<<<<
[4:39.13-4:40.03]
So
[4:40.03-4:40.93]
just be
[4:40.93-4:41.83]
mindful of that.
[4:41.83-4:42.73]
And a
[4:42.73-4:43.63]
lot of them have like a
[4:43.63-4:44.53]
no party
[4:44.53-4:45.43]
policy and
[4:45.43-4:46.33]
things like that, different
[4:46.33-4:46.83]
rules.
>>>>
<<<<
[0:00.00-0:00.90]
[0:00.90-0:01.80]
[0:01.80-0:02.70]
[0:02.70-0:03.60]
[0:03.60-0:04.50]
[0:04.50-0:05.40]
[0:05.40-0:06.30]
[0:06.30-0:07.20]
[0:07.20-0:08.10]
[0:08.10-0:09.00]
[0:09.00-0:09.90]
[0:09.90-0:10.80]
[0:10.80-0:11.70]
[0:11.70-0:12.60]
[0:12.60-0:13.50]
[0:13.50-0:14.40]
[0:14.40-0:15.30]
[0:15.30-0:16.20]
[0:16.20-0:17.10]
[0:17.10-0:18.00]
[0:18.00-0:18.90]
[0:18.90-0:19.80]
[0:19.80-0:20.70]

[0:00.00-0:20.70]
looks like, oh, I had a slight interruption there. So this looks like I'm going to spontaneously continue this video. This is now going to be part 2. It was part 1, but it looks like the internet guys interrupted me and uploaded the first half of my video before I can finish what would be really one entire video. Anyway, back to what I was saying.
>>>>
Both the line containing "[0:00.90-0:01.80]" and the line containing "[0:18.00-0:18.90]" belong in the answer. Print them and every line above that falls between them exactly, and no others.

● **EXPECTED ANSWER**:
[0:00.90-0:01.80]
[0:01.80-0:02.70]
[0:02.70-0:03.60]
[0:03.60-0:04.50]
[0:04.50-0:05.40]
[0:05.40-0:06.30]
[0:06.30-0:07.20]
[0:07.20-0:08.10]
[0:08.10-0:09.00]
[0:09.00-0:09.90]
[0:09.90-0:10.80]
[0:10.80-0:11.70]
[0:11.70-0:12.60]
[0:12.60-0:13.50]
[0:13.50-0:14.40]
[0:14.40-0:15.30]
[0:15.30-0:16.20]
[0:16.20-0:17.10]
[0:17.10-0:18.00]
[0:18.00-0:18.90]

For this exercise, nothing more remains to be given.